*** THE INPUT ***
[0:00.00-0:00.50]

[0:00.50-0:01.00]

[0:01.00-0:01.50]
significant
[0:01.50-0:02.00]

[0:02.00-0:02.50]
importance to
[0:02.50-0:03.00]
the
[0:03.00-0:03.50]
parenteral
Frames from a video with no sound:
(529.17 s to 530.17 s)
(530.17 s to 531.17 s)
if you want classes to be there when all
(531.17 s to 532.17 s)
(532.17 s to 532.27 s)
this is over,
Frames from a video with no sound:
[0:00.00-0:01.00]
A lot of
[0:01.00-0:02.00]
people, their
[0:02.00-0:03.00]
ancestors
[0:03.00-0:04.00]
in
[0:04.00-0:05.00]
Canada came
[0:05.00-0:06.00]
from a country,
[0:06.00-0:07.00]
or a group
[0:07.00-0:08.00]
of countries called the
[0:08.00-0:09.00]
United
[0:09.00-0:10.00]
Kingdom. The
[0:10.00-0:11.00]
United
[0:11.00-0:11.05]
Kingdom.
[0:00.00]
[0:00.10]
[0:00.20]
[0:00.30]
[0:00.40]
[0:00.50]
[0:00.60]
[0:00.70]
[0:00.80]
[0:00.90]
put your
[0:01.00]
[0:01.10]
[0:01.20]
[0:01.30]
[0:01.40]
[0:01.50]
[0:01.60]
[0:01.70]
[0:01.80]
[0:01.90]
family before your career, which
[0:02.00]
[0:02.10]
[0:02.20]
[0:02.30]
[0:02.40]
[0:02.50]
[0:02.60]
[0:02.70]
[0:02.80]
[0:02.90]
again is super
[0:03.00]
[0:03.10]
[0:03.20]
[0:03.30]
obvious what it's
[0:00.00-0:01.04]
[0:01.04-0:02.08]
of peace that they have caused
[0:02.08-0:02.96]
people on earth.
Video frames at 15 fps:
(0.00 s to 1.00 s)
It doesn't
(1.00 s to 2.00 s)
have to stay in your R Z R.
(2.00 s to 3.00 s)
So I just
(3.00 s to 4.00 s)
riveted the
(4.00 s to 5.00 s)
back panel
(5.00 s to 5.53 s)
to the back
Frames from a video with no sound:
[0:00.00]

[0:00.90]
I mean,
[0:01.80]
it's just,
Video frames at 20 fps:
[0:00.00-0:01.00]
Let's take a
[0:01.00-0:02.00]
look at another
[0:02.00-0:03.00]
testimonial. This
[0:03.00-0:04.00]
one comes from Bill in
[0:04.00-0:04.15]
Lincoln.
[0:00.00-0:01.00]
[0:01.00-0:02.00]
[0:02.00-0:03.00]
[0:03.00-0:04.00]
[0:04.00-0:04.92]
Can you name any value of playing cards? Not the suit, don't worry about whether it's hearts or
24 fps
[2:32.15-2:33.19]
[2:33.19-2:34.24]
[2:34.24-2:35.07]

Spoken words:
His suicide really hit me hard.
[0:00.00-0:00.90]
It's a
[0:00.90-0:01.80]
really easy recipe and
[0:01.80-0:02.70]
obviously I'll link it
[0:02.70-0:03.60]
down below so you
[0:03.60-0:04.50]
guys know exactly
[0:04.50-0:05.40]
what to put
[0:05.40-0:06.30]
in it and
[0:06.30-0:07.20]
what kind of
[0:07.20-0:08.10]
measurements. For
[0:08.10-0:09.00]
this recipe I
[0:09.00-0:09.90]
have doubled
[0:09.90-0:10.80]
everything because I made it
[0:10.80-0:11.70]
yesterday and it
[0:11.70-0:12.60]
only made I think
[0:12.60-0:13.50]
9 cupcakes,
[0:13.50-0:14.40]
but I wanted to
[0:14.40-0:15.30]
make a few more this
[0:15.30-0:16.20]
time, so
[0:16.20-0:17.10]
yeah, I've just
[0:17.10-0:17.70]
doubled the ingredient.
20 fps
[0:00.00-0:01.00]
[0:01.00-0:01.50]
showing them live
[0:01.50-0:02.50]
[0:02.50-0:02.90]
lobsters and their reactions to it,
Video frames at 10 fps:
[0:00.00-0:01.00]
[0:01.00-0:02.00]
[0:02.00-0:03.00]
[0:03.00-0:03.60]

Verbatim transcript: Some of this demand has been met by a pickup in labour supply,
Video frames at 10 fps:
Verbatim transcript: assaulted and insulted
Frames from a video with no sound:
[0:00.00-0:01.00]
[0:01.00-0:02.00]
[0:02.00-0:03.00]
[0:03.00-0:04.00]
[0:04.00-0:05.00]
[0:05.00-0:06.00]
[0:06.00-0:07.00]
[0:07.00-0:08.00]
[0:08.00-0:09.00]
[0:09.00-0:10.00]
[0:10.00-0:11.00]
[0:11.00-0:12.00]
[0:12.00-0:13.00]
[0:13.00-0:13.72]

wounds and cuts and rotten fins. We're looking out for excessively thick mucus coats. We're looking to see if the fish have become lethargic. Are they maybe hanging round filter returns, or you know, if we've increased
*** End of THE INPUT ***
WHAT YOU WILL DO »
Would you retype all of the lines shown above, exactly as given?

RESPONSE TO THIS TASK »
[0:00.00-0:00.50]

[0:00.50-0:01.00]

[0:01.00-0:01.50]
significant
[0:01.50-0:02.00]

[0:02.00-0:02.50]
importance to
[0:02.50-0:03.00]
the
[0:03.00-0:03.50]
parenteral
Frames from a video with no sound:
(529.17 s to 530.17 s)
(530.17 s to 531.17 s)
if you want classes to be there when all
(531.17 s to 532.17 s)
(532.17 s to 532.27 s)
this is over,
Frames from a video with no sound:
[0:00.00-0:01.00]
A lot of
[0:01.00-0:02.00]
people, their
[0:02.00-0:03.00]
ancestors
[0:03.00-0:04.00]
in
[0:04.00-0:05.00]
Canada came
[0:05.00-0:06.00]
from a country,
[0:06.00-0:07.00]
or a group
[0:07.00-0:08.00]
of countries called the
[0:08.00-0:09.00]
United
[0:09.00-0:10.00]
Kingdom. The
[0:10.00-0:11.00]
United
[0:11.00-0:11.05]
Kingdom.
[0:00.00]
[0:00.10]
[0:00.20]
[0:00.30]
[0:00.40]
[0:00.50]
[0:00.60]
[0:00.70]
[0:00.80]
[0:00.90]
put your
[0:01.00]
[0:01.10]
[0:01.20]
[0:01.30]
[0:01.40]
[0:01.50]
[0:01.60]
[0:01.70]
[0:01.80]
[0:01.90]
family before your career, which
[0:02.00]
[0:02.10]
[0:02.20]
[0:02.30]
[0:02.40]
[0:02.50]
[0:02.60]
[0:02.70]
[0:02.80]
[0:02.90]
again is super
[0:03.00]
[0:03.10]
[0:03.20]
[0:03.30]
obvious what it's
[0:00.00-0:01.04]
[0:01.04-0:02.08]
of peace that they have caused
[0:02.08-0:02.96]
people on earth.
Video frames at 15 fps:
(0.00 s to 1.00 s)
It doesn't
(1.00 s to 2.00 s)
have to stay in your R Z R.
(2.00 s to 3.00 s)
So I just
(3.00 s to 4.00 s)
riveted the
(4.00 s to 5.00 s)
back panel
(5.00 s to 5.53 s)
to the back
Frames from a video with no sound:
[0:00.00]

[0:00.90]
I mean,
[0:01.80]
it's just,
Video frames at 20 fps:
[0:00.00-0:01.00]
Let's take a
[0:01.00-0:02.00]
look at another
[0:02.00-0:03.00]
testimonial. This
[0:03.00-0:04.00]
one comes from Bill in
[0:04.00-0:04.15]
Lincoln.
[0:00.00-0:01.00]
[0:01.00-0:02.00]
[0:02.00-0:03.00]
[0:03.00-0:04.00]
[0:04.00-0:04.92]
Can you name any value of playing cards? Not the suit, don't worry about whether it's hearts or
24 fps
[2:32.15-2:33.19]
[2:33.19-2:34.24]
[2:34.24-2:35.07]

Spoken words:
His suicide really hit me hard.
[0:00.00-0:00.90]
It's a
[0:00.90-0:01.80]
really easy recipe and
[0:01.80-0:02.70]
obviously I'll link it
[0:02.70-0:03.60]
down below so you
[0:03.60-0:04.50]
guys know exactly
[0:04.50-0:05.40]
what to put
[0:05.40-0:06.30]
in it and
[0:06.30-0:07.20]
what kind of
[0:07.20-0:08.10]
measurements. For
[0:08.10-0:09.00]
this recipe I
[0:09.00-0:09.90]
have doubled
[0:09.90-0:10.80]
everything because I made it
[0:10.80-0:11.70]
yesterday and it
[0:11.70-0:12.60]
only made I think
[0:12.60-0:13.50]
9 cupcakes,
[0:13.50-0:14.40]
but I wanted to
[0:14.40-0:15.30]
make a few more this
[0:15.30-0:16.20]
time, so
[0:16.20-0:17.10]
yeah, I've just
[0:17.10-0:17.70]
doubled the ingredient.
20 fps
[0:00.00-0:01.00]
[0:01.00-0:01.50]
showing them live
[0:01.50-0:02.50]
[0:02.50-0:02.90]
lobsters and their reactions to it,
Video frames at 10 fps:
[0:00.00-0:01.00]
[0:01.00-0:02.00]
[0:02.00-0:03.00]
[0:03.00-0:03.60]

Verbatim transcript: Some of this demand has been met by a pickup in labour supply,
Video frames at 10 fps:
Verbatim transcript: assaulted and insulted
Frames from a video with no sound:
[0:00.00-0:01.00]
[0:01.00-0:02.00]
[0:02.00-0:03.00]
[0:03.00-0:04.00]
[0:04.00-0:05.00]
[0:05.00-0:06.00]
[0:06.00-0:07.00]
[0:07.00-0:08.00]
[0:08.00-0:09.00]
[0:09.00-0:10.00]
[0:10.00-0:11.00]
[0:11.00-0:12.00]
[0:12.00-0:13.00]
[0:13.00-0:13.72]

wounds and cuts and rotten fins. We're looking out for excessively thick mucus coats. We're looking to see if the fish have become lethargic. Are they maybe hanging round filter returns, or you know, if we've increased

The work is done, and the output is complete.